> **Raw data**:
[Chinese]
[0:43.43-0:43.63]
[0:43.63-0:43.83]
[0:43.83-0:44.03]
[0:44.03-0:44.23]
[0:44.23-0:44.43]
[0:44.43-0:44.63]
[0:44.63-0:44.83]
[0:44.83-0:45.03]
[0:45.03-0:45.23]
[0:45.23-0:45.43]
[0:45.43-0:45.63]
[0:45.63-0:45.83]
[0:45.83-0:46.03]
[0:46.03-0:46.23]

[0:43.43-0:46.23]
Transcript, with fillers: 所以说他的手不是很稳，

> **Problem**: Give back exactly the lines running from the line containing "[0:45.83-0:46.03]" through the end of the material above, both included, and nothing beyond them.

> **Problem solution**:
[0:45.83-0:46.03]
[0:46.03-0:46.23]

[0:43.43-0:46.23]
Transcript, with fillers: 所以说他的手不是很稳，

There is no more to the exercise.